TASK INPUT —
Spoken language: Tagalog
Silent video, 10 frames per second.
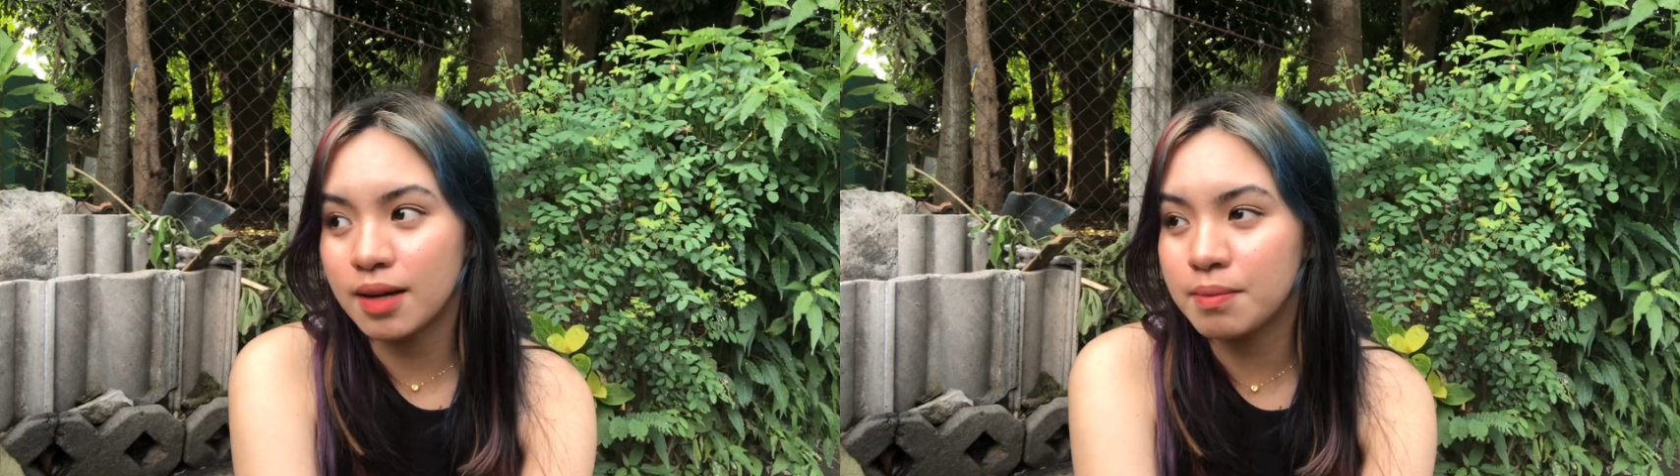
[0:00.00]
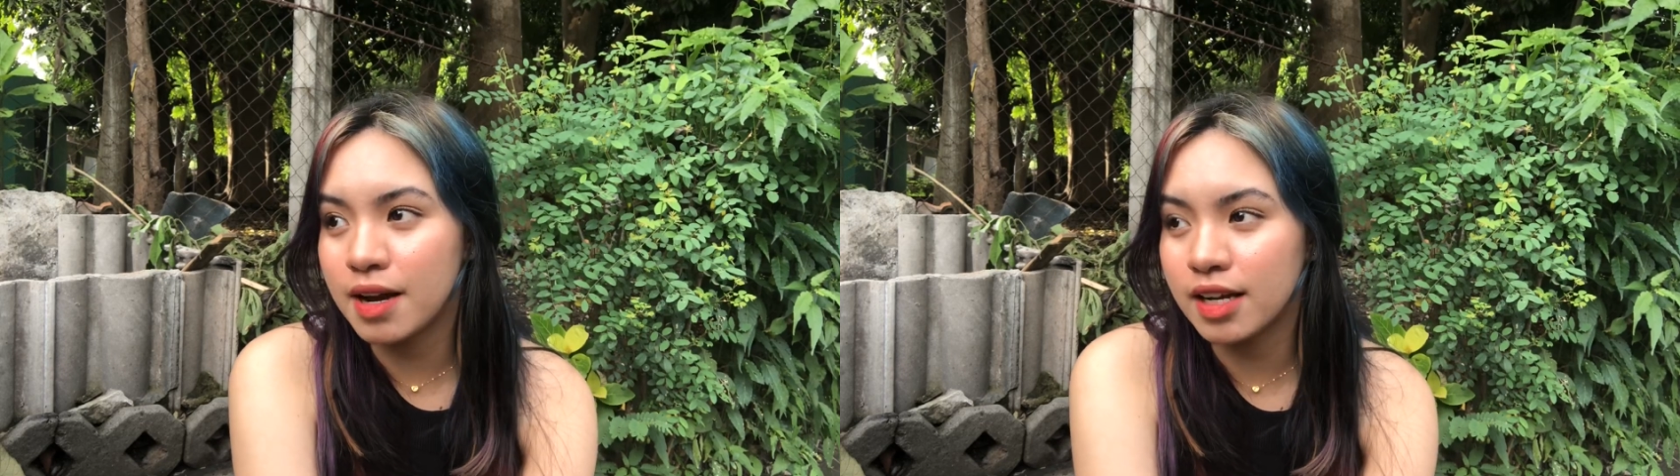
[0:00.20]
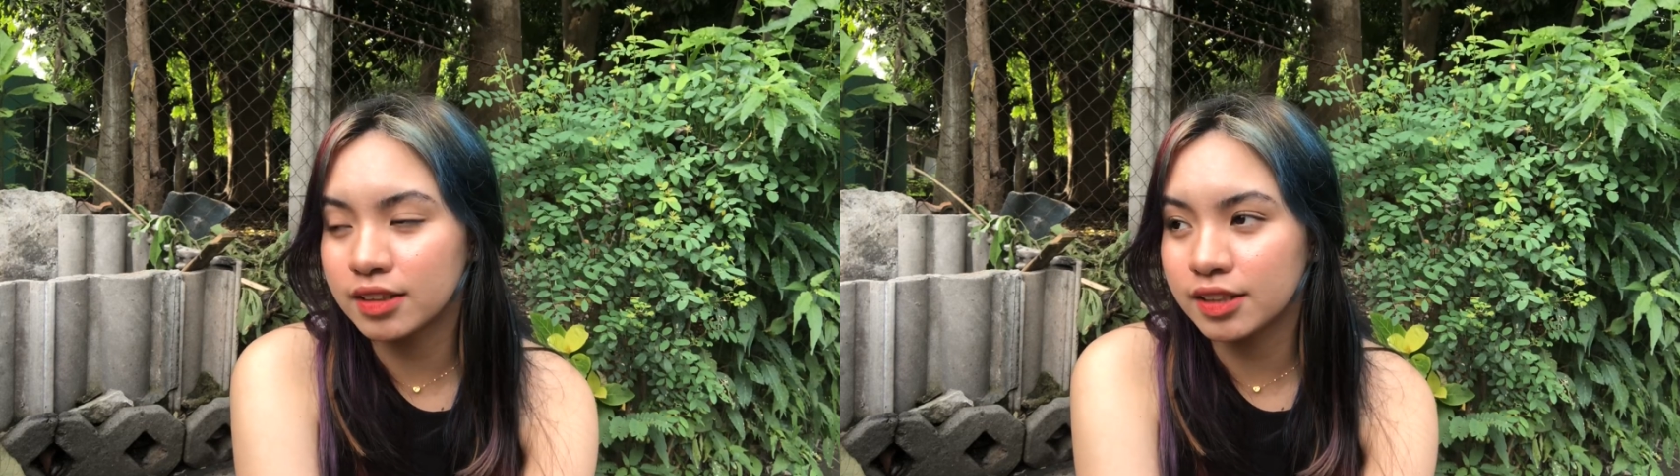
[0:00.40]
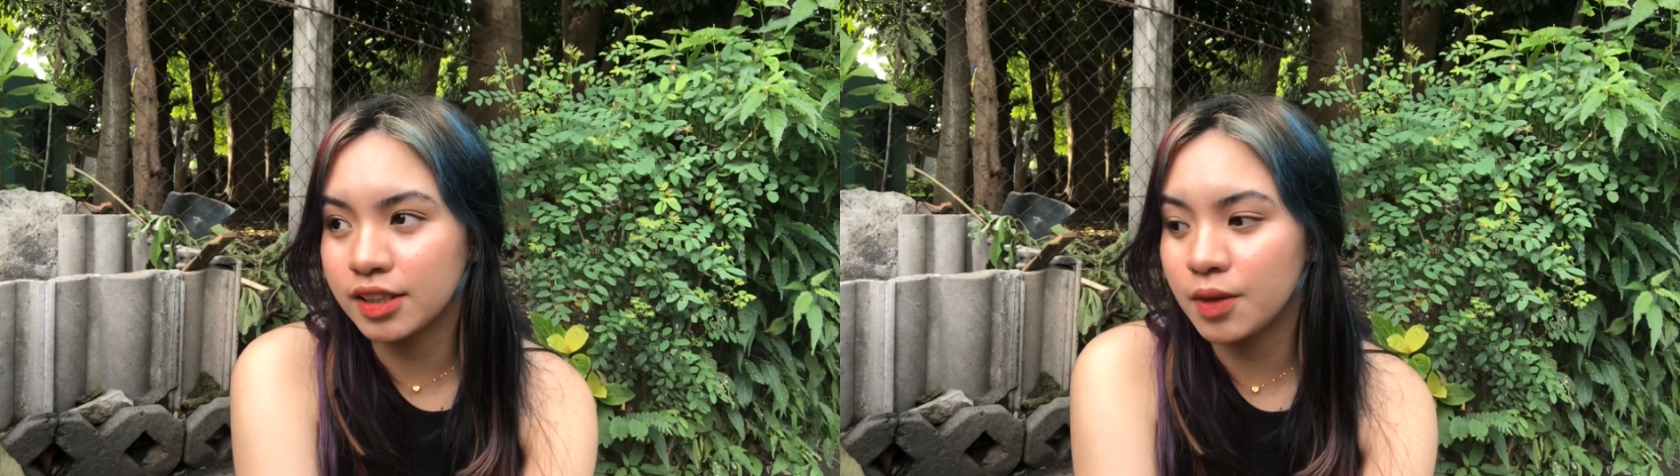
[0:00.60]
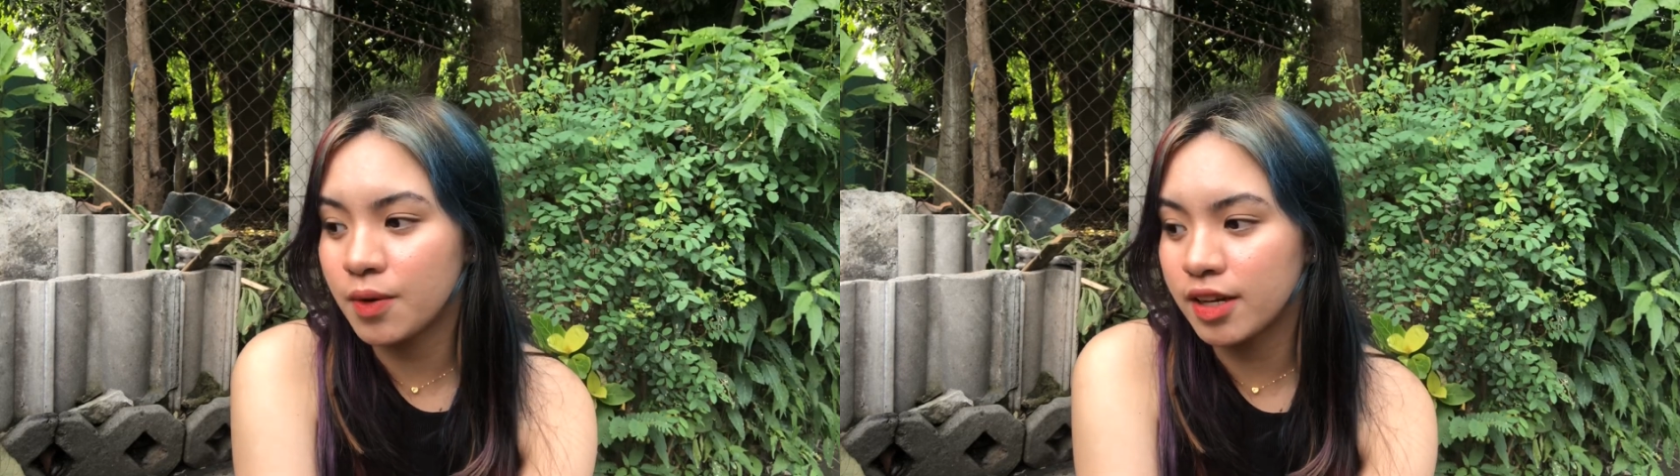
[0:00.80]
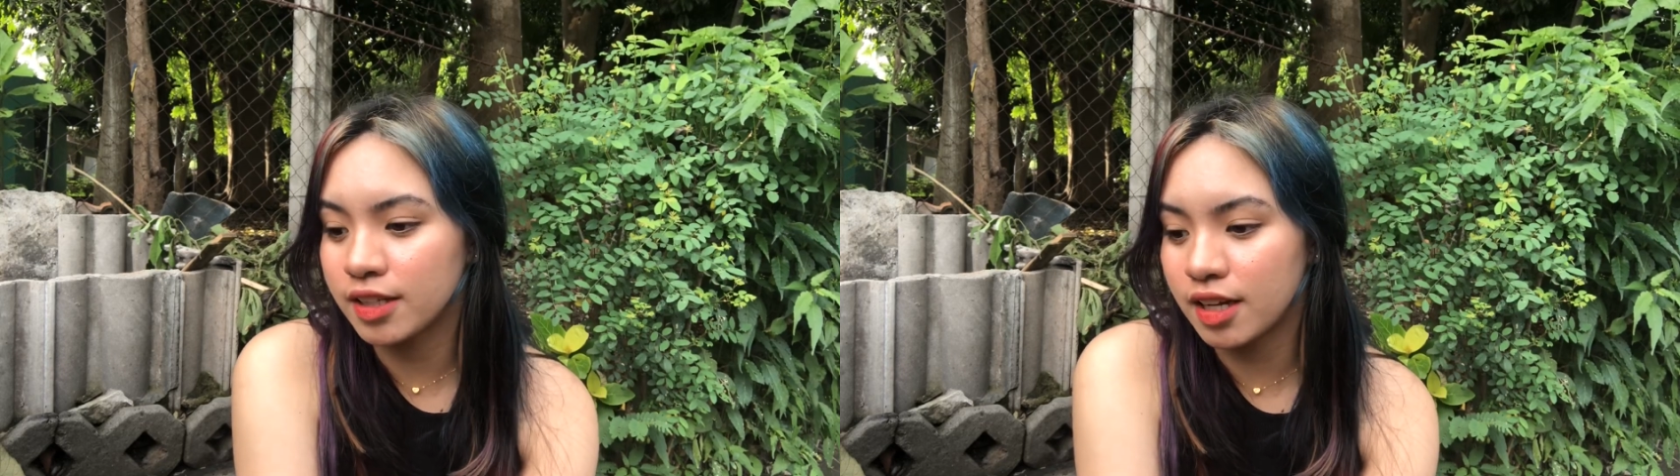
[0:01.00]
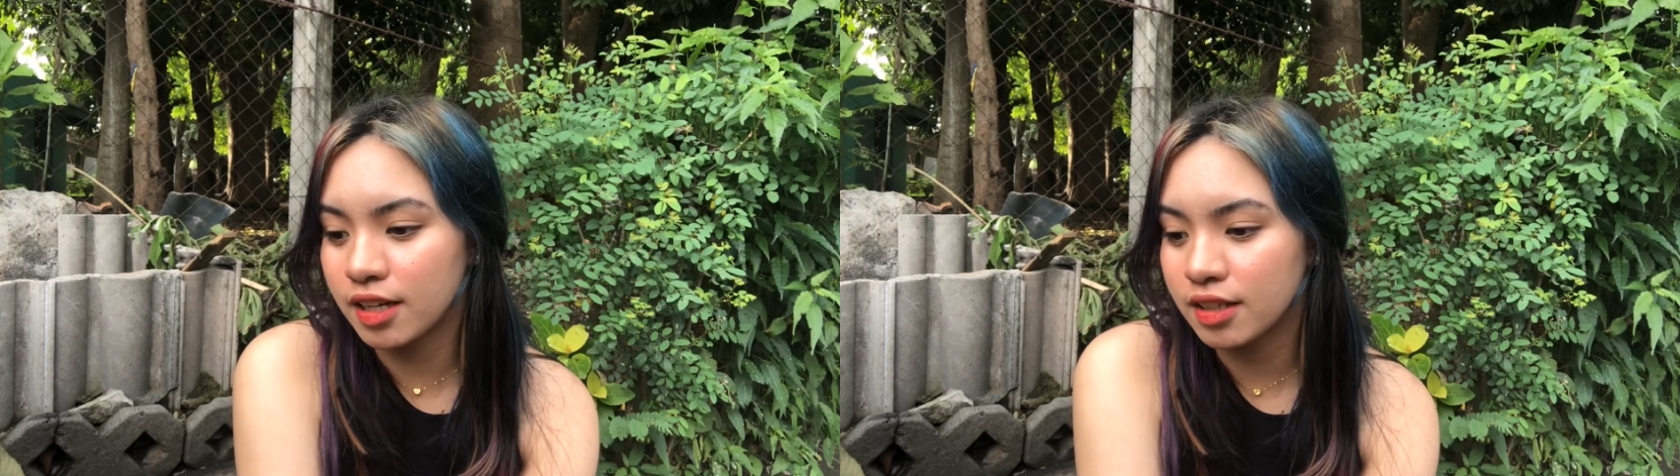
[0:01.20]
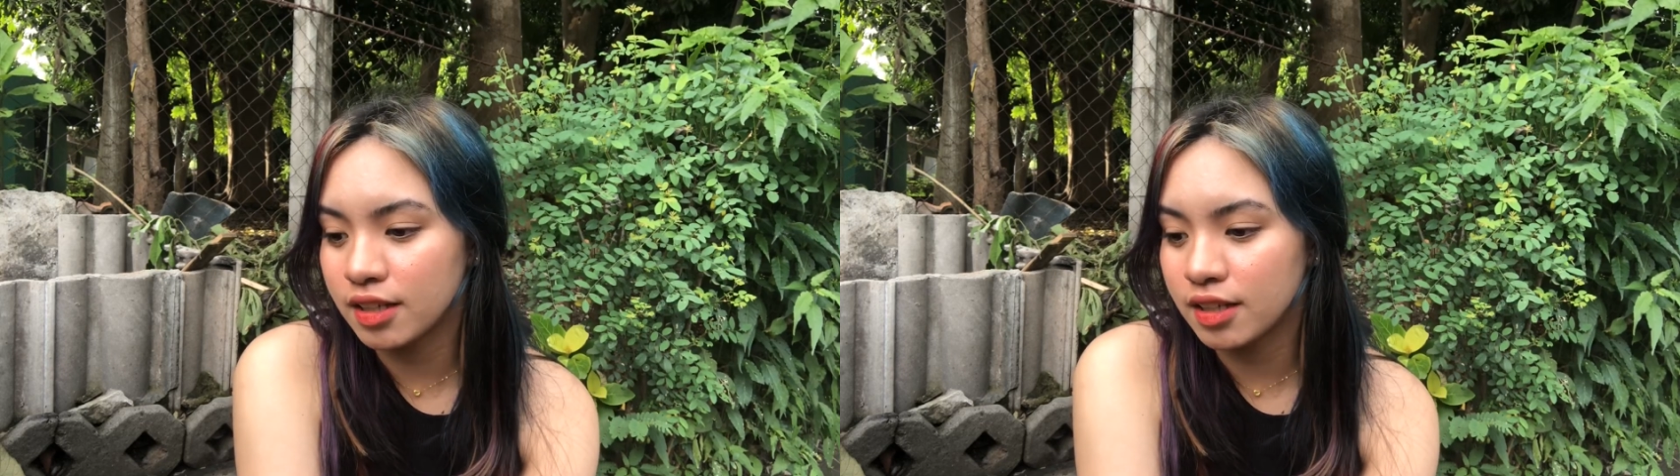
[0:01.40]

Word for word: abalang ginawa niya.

AIM OF THE TASK —
Leave the pictures out and transcribe the remaining material exactly.

RESPONSE TO THIS EXERCISE —
Spoken language: Tagalog
Silent video, 10 frames per second.
[0:00.00]
[0:00.20]
[0:00.40]
[0:00.60]
[0:00.80]
[0:01.00]
[0:01.20]
[0:01.40]

Word for word: abalang ginawa niya.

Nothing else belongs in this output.